AB 45: End $5 Co-Pay that has Inmates Choosing Between Buying Soap or Seeing a Doctor

 

Update: Because of this campaign, CDCR Secretary Diaz has agreed to implement the new rules on 3/1/2019!

Special thanks to Taina Vargas-Edmond and Initiate Justice for their Tireless Work.


Assembly Bill 45 would eliminate medical and dental co-payments for people inside of California prisons and jails.

Currently, people in California prisons are charged a $5 co-payment when they initiate medical or dental services. The average wage for people in prisons is just $0.08 an hour—meaning medical and dental visits can cost more than an entire week’s pay.

The high cost of healthcare in prisons discourages many people from seeking care until it is an emergency. This barrier to healthcare jeopardizes not just the health of the imprisoned, but also the health of prison staff and the public, as sick people who avoid doctors are more likely to suffer from more severe illness and increased infection rates.

AB 45 was introduced by Assemblymember Mark Stone (D-Monterey Bay) and is endorsed by Initiate Justice, ACLU of California, California Coalition for Women Prisoners, Unite the People, and the Ella Baker Center for Human Rights.

 
Photo: David Butow

Photo: David Butow

 

San Quentin State Prison inmate Andre Erick Watson was diagnosed with throat cancer in 2007. His vocal cords feel weak, he said, his saliva glands hurt and he keeps losing teeth.

In May 2018, the 73-year-old signed up to have a new pair of dentures made, and it left him with a $255 bill on top of a $5 co-payment for his visit to the medical care unit. With a prison plumbing job where he earns 18 cents an hour, Watson said it will take months to pay off the expenses.

“I still have no teeth and no money,” he said in a phone call to the LA Times reporter Jazmine Ulloa this month, as he waits for his new dentures to get made. “It is very hard if you don’t have outside support.”

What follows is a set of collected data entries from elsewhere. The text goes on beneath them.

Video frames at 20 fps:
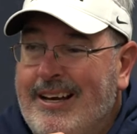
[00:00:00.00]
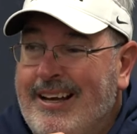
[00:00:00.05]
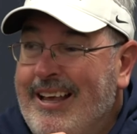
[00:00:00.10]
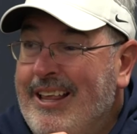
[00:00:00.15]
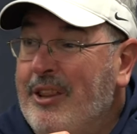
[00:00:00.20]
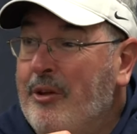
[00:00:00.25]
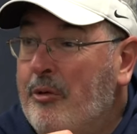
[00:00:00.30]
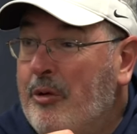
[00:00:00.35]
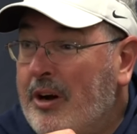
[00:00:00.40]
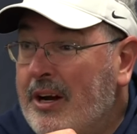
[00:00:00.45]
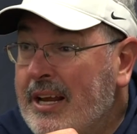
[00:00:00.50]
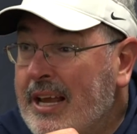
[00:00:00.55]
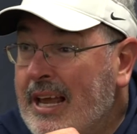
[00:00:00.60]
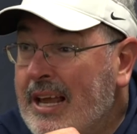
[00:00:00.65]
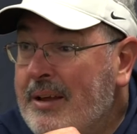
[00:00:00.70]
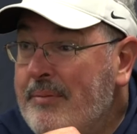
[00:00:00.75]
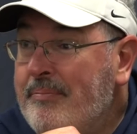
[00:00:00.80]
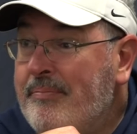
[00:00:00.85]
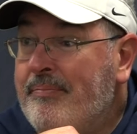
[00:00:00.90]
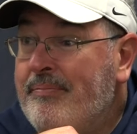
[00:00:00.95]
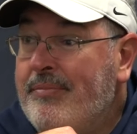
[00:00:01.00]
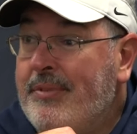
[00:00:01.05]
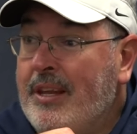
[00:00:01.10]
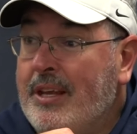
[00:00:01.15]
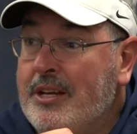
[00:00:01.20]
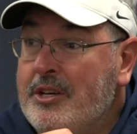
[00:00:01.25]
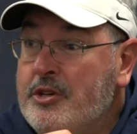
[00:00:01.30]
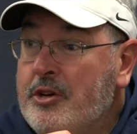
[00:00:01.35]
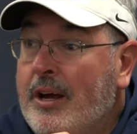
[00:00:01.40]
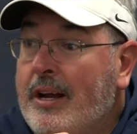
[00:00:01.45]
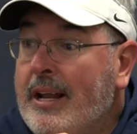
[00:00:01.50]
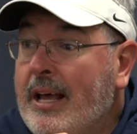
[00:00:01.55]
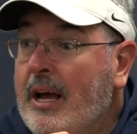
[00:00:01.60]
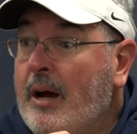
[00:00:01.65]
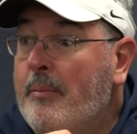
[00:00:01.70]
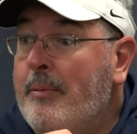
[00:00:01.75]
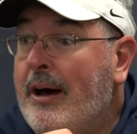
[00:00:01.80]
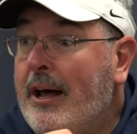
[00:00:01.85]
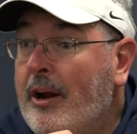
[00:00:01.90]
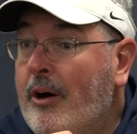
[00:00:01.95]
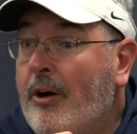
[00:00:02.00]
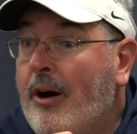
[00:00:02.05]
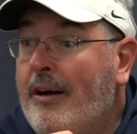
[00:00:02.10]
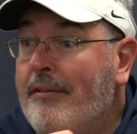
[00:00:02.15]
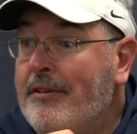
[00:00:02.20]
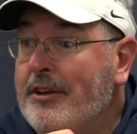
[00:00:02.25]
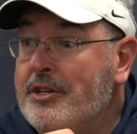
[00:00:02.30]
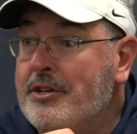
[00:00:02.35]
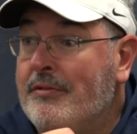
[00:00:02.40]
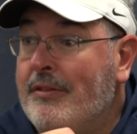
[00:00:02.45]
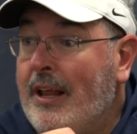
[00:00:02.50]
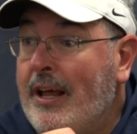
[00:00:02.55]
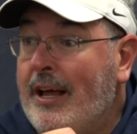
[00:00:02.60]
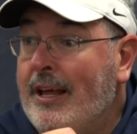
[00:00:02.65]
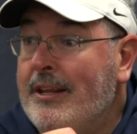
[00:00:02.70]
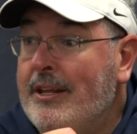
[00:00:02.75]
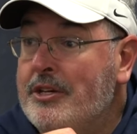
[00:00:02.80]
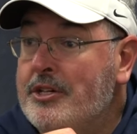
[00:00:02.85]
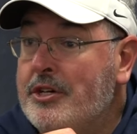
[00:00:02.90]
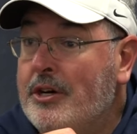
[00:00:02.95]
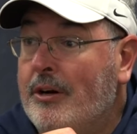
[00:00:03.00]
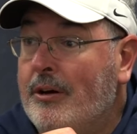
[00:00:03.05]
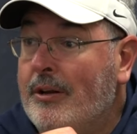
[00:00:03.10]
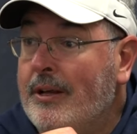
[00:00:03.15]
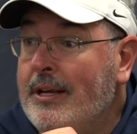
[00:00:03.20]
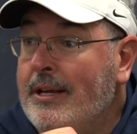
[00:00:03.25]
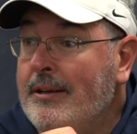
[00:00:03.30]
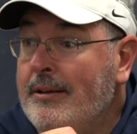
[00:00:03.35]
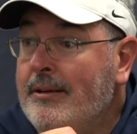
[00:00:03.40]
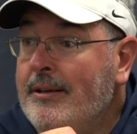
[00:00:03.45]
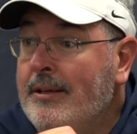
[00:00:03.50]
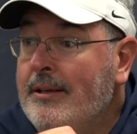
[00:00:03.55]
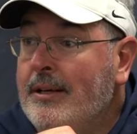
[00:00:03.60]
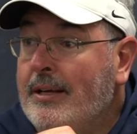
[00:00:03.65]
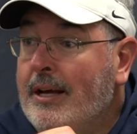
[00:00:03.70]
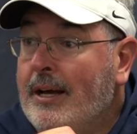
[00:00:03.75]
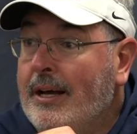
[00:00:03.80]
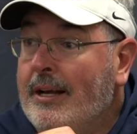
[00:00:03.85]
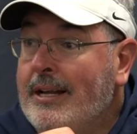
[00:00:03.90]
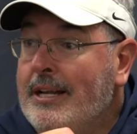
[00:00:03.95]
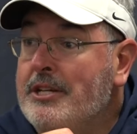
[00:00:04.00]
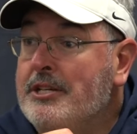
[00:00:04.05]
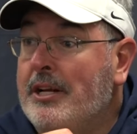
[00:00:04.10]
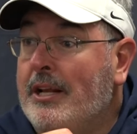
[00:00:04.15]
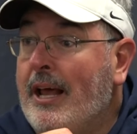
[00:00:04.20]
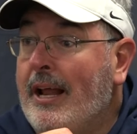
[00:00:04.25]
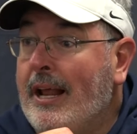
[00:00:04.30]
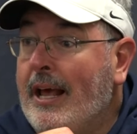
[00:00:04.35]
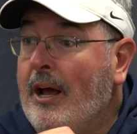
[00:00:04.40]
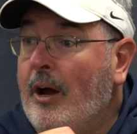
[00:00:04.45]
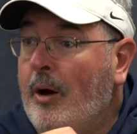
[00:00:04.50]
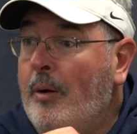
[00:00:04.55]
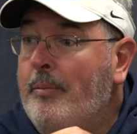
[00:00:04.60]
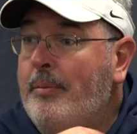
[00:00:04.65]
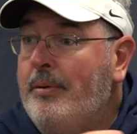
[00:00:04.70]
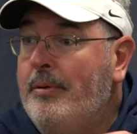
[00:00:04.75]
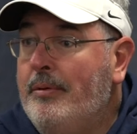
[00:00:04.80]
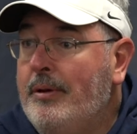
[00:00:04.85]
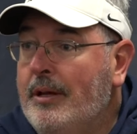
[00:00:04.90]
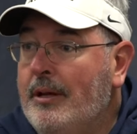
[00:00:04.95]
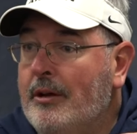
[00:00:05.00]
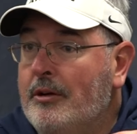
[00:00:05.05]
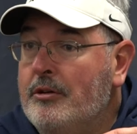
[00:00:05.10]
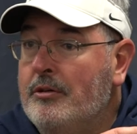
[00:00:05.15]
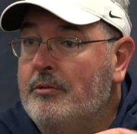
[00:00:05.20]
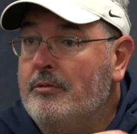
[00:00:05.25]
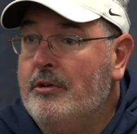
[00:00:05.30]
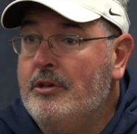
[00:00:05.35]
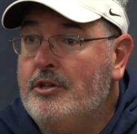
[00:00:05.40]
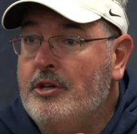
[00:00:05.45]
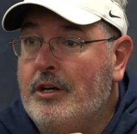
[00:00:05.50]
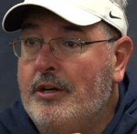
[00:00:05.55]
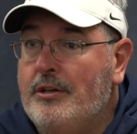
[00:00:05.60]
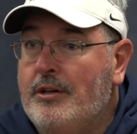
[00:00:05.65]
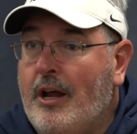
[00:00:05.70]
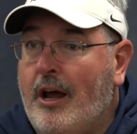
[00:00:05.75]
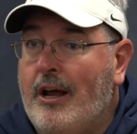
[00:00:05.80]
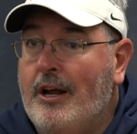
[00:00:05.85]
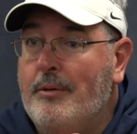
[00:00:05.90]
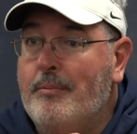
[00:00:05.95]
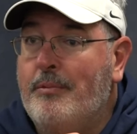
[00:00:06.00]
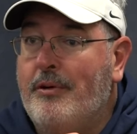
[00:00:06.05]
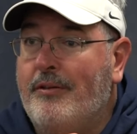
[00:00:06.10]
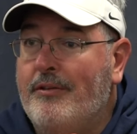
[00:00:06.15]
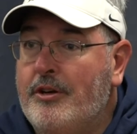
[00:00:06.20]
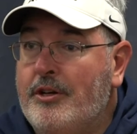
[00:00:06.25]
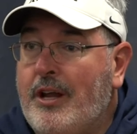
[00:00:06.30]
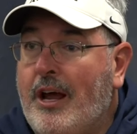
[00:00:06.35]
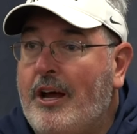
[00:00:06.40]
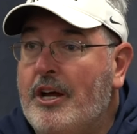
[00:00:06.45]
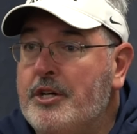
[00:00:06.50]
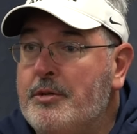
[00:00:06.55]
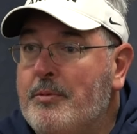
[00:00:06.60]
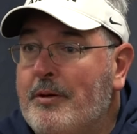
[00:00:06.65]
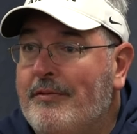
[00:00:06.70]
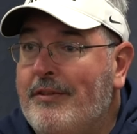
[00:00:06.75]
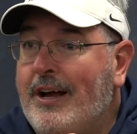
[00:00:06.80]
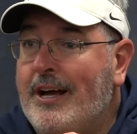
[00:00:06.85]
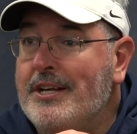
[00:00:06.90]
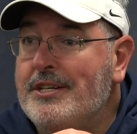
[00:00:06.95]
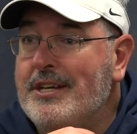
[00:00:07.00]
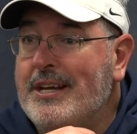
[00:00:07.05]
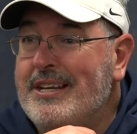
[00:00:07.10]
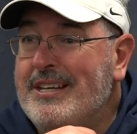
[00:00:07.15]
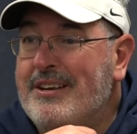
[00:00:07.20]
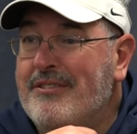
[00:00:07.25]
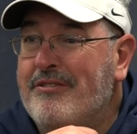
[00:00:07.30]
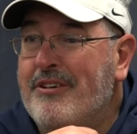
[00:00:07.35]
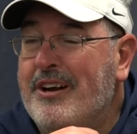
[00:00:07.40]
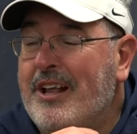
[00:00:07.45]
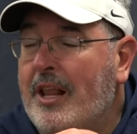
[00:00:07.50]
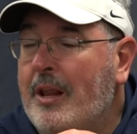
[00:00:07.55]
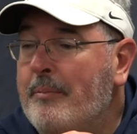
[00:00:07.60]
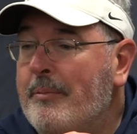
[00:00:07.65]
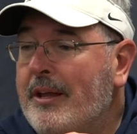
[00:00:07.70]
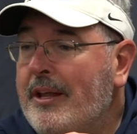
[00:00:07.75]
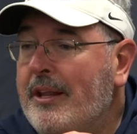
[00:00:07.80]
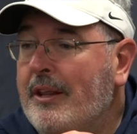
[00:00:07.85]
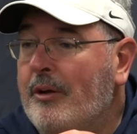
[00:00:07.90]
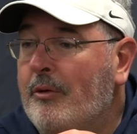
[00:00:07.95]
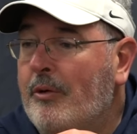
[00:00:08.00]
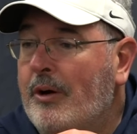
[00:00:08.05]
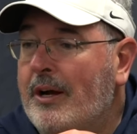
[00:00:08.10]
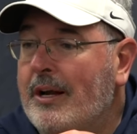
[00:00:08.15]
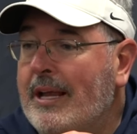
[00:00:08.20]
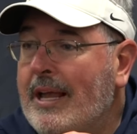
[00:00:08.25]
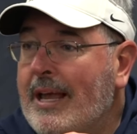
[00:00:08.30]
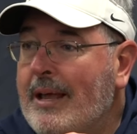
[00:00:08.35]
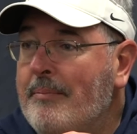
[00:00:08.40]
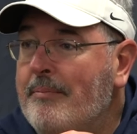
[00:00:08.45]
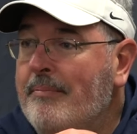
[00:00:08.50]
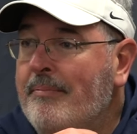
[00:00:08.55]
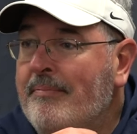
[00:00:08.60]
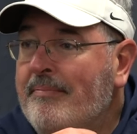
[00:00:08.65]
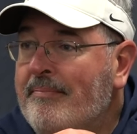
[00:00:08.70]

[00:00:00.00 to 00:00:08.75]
in the run game and trying to help out our offensive line that certainly needs a lot of help, you know, Taj provides a different element in the run game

Thousands of California inmates like Watson struggle to cover their healthcare costs in prison every year, and Assemblyman Mark Stone (D-Scotts Valley) says the state should ease some of the burden. He has introduced a bill that would prevent the state Department of Corrections and Rehabilitation (CDCR) from charging a co-pay for medical and dental visits that has many inmates choosing between buying soap or visiting the doctor.

How You Can Help

AB 45 is currently in the Public Safety Committee. Each member of the committee needs to get a phone call from YOU! It’s really easy to do. Most likely, an intern or staffer will answer the phone, and the whole call should take no more than 30 seconds. You may even get a voicemail—it’s OK to leave a message!

Here are the committee members and their phone numbers. If you're on mobile, just tap the number to call:

Sample script:

“Hi, my name is _____________, I’m a California resident and I would like the committee member to bring AB 45 to a vote and then vote yes. Prison reform is very important to me. ”

They may record your zip code during the call, and a couple may ask why you support the issues. Keep this email open so you can quickly read the overview if it comes up... but it probably won't! These calls are usually very fast and always easy to do.

Update: Thanks to the work of our volunteers and great sponsoring organizations like Initiate Justice, CDCR has agreed to implement the new rules:

Press Release—California Department of Corrections and Rehabilitation (CDCR) and California Correctional Health Care Services (CCHCS) will abolish inmate copayment charges for medical and dental services and charges for dental prosthetic appliances effective March 1, 2019. Copayment fees are not charged for mental health services.

After recent internal analysis, it was determined that copayments have minimal fiscal benefit and are not aligned with patient care. Specifically, copayments may hinder patients from seeking care for health issues which, without early detection and intervention, may become exacerbated, resulting in decreased treatment efficacy and/or increased treatment cost. The Department’s health care delivery system, known as the Complete Care Model, is based on a preventative and comprehensive approach to patient care. Early detection and preventative health care aligns with most public and private health care organizations and can prove to be fiscally prudent.